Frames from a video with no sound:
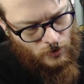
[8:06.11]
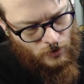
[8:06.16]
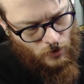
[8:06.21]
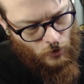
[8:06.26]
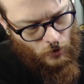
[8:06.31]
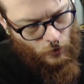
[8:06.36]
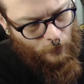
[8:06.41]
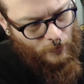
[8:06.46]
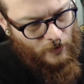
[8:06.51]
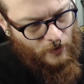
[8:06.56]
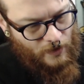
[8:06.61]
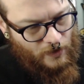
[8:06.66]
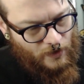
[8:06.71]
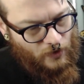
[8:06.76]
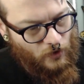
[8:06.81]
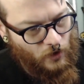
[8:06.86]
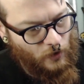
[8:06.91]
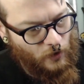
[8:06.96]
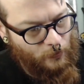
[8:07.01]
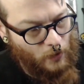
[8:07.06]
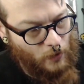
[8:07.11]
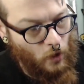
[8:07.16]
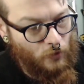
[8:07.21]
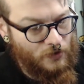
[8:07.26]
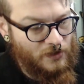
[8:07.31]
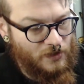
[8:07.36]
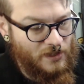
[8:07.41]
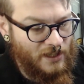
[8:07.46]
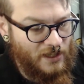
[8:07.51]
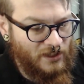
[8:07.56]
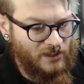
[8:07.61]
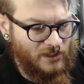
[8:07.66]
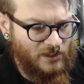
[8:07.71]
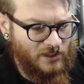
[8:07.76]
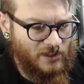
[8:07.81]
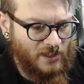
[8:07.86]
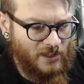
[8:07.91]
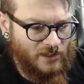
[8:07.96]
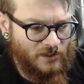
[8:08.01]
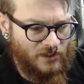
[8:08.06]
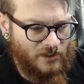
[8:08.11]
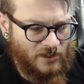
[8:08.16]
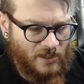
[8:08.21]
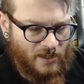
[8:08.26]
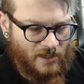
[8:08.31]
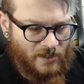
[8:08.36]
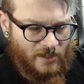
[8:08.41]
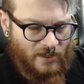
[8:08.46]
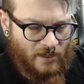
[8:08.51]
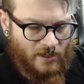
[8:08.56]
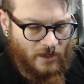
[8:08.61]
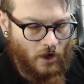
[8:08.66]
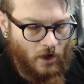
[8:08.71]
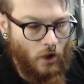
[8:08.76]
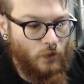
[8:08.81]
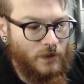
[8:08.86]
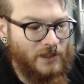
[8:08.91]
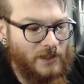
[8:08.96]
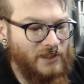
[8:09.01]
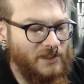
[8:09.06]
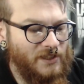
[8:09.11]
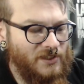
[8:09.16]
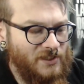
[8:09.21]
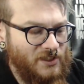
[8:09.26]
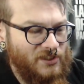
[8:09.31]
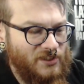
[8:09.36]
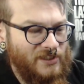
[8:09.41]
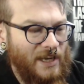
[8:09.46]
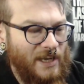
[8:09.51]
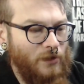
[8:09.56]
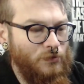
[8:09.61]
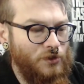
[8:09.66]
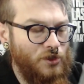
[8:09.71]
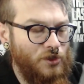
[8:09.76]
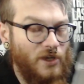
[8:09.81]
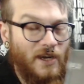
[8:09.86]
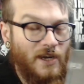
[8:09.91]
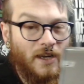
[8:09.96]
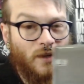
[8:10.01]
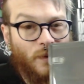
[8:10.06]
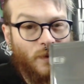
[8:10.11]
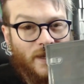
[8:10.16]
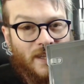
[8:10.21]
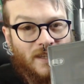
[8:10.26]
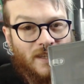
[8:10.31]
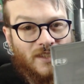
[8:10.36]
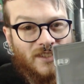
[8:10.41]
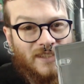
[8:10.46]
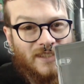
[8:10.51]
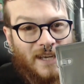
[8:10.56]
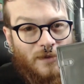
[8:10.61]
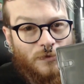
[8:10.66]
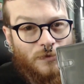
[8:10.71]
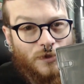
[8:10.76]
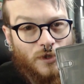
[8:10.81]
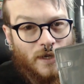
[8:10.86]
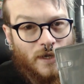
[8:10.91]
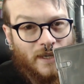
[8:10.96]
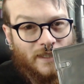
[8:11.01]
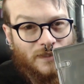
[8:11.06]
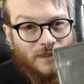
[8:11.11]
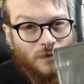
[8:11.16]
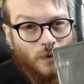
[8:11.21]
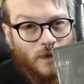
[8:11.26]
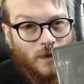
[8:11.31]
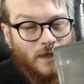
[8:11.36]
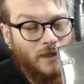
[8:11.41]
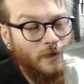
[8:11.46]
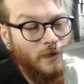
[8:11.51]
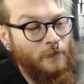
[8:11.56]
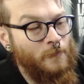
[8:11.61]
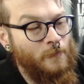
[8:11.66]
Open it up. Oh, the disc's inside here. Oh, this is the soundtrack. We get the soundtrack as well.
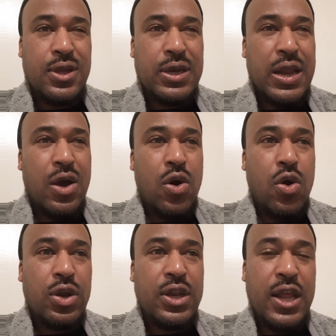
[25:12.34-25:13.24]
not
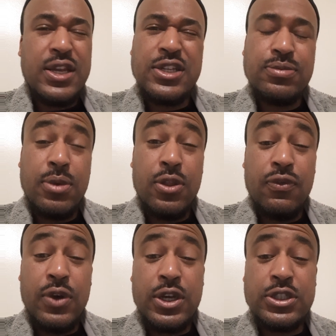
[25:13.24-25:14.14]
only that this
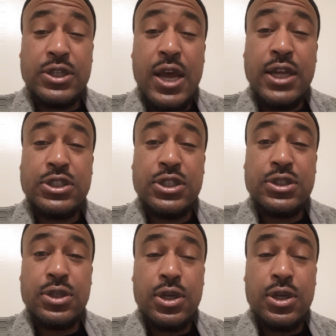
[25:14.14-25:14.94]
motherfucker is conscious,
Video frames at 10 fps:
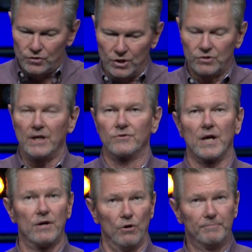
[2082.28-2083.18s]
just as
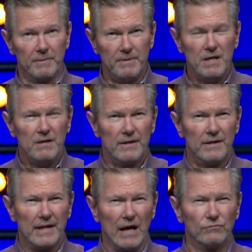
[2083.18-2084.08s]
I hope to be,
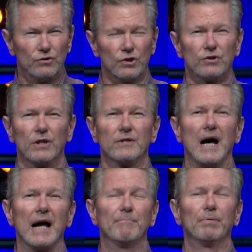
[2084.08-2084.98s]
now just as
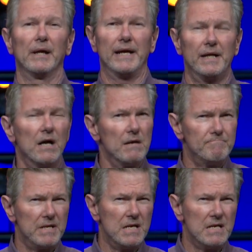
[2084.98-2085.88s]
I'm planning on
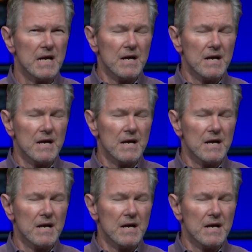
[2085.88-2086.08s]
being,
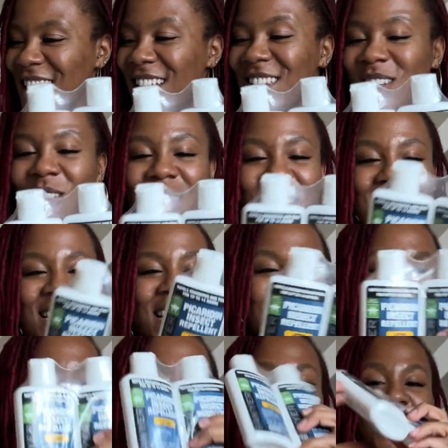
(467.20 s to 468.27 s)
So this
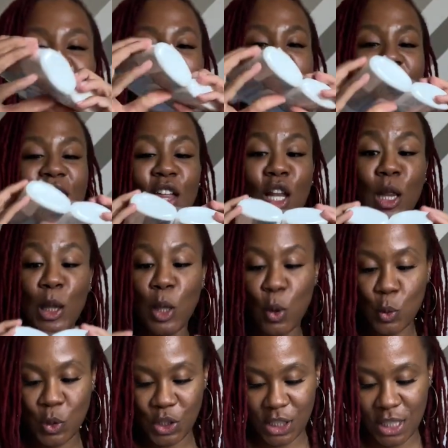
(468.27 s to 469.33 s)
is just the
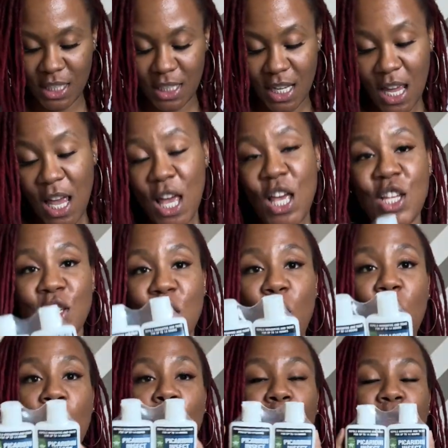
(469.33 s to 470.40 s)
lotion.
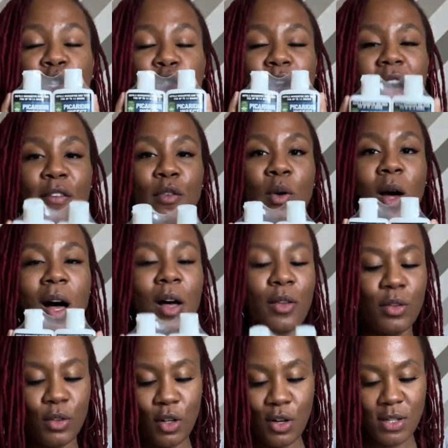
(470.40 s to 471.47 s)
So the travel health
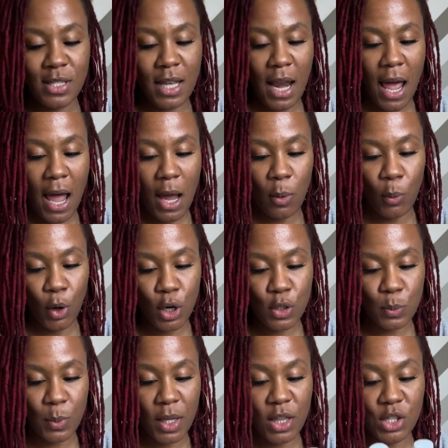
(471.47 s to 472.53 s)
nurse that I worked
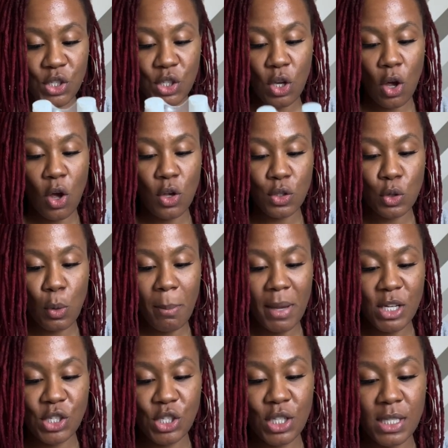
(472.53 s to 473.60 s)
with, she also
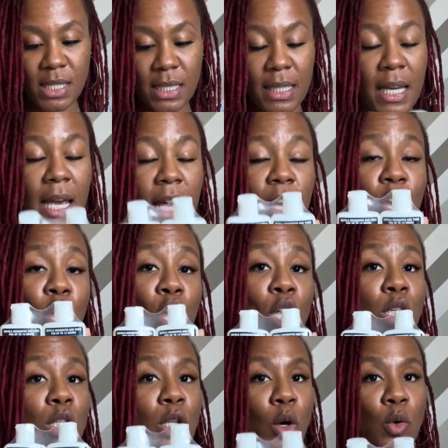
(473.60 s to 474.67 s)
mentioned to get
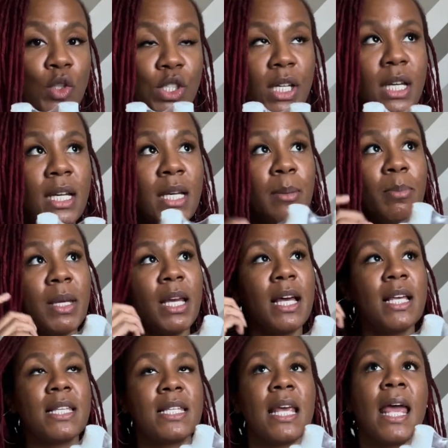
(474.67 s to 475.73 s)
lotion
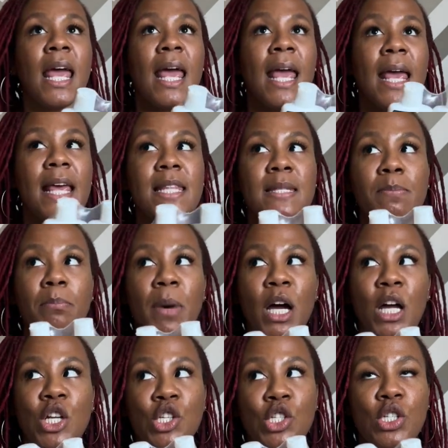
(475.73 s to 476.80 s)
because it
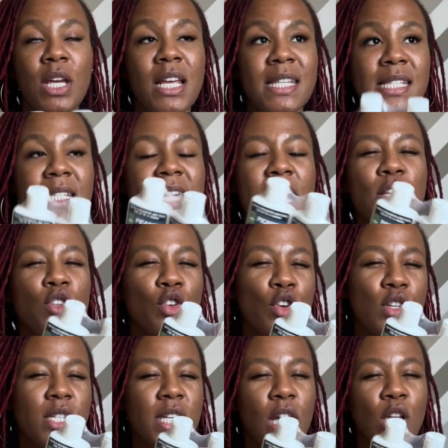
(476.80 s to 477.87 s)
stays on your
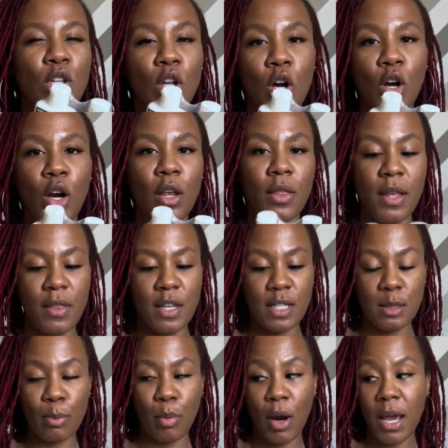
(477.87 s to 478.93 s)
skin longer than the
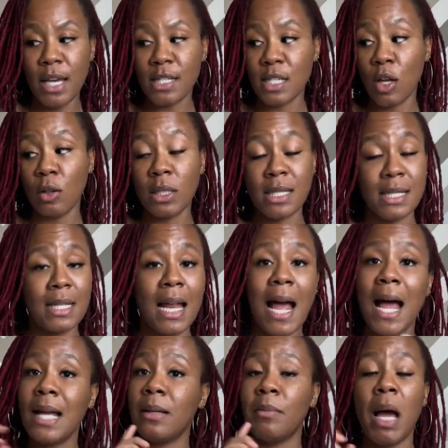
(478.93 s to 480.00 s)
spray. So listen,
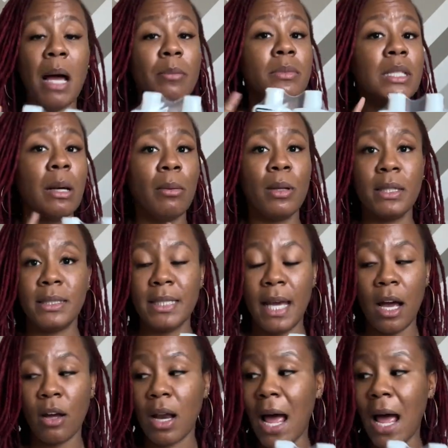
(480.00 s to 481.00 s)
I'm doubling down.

THE TASK: Omit the pictures, then quote the rest of the material above exactly.

ANSWER FOR THE TASK:
Frames from a video with no sound:
[8:06.11]
[8:06.16]
[8:06.21]
[8:06.26]
[8:06.31]
[8:06.36]
[8:06.41]
[8:06.46]
[8:06.51]
[8:06.56]
[8:06.61]
[8:06.66]
[8:06.71]
[8:06.76]
[8:06.81]
[8:06.86]
[8:06.91]
[8:06.96]
[8:07.01]
[8:07.06]
[8:07.11]
[8:07.16]
[8:07.21]
[8:07.26]
[8:07.31]
[8:07.36]
[8:07.41]
[8:07.46]
[8:07.51]
[8:07.56]
[8:07.61]
[8:07.66]
[8:07.71]
[8:07.76]
[8:07.81]
[8:07.86]
[8:07.91]
[8:07.96]
[8:08.01]
[8:08.06]
[8:08.11]
[8:08.16]
[8:08.21]
[8:08.26]
[8:08.31]
[8:08.36]
[8:08.41]
[8:08.46]
[8:08.51]
[8:08.56]
[8:08.61]
[8:08.66]
[8:08.71]
[8:08.76]
[8:08.81]
[8:08.86]
[8:08.91]
[8:08.96]
[8:09.01]
[8:09.06]
[8:09.11]
[8:09.16]
[8:09.21]
[8:09.26]
[8:09.31]
[8:09.36]
[8:09.41]
[8:09.46]
[8:09.51]
[8:09.56]
[8:09.61]
[8:09.66]
[8:09.71]
[8:09.76]
[8:09.81]
[8:09.86]
[8:09.91]
[8:09.96]
[8:10.01]
[8:10.06]
[8:10.11]
[8:10.16]
[8:10.21]
[8:10.26]
[8:10.31]
[8:10.36]
[8:10.41]
[8:10.46]
[8:10.51]
[8:10.56]
[8:10.61]
[8:10.66]
[8:10.71]
[8:10.76]
[8:10.81]
[8:10.86]
[8:10.91]
[8:10.96]
[8:11.01]
[8:11.06]
[8:11.11]
[8:11.16]
[8:11.21]
[8:11.26]
[8:11.31]
[8:11.36]
[8:11.41]
[8:11.46]
[8:11.51]
[8:11.56]
[8:11.61]
[8:11.66]
Open it up. Oh, the disc's inside here. Oh, this is the soundtrack. We get the soundtrack as well.
[25:12.34-25:13.24]
not
[25:13.24-25:14.14]
only that this
[25:14.14-25:14.94]
motherfucker is conscious,
Video frames at 10 fps:
[2082.28-2083.18s]
just as
[2083.18-2084.08s]
I hope to be,
[2084.08-2084.98s]
now just as
[2084.98-2085.88s]
I'm planning on
[2085.88-2086.08s]
being,
(467.20 s to 468.27 s)
So this
(468.27 s to 469.33 s)
is just the
(469.33 s to 470.40 s)
lotion.
(470.40 s to 471.47 s)
So the travel health
(471.47 s to 472.53 s)
nurse that I worked
(472.53 s to 473.60 s)
with, she also
(473.60 s to 474.67 s)
mentioned to get
(474.67 s to 475.73 s)
lotion
(475.73 s to 476.80 s)
because it
(476.80 s to 477.87 s)
stays on your
(477.87 s to 478.93 s)
skin longer than the
(478.93 s to 480.00 s)
spray. So listen,
(480.00 s to 481.00 s)
I'm doubling down.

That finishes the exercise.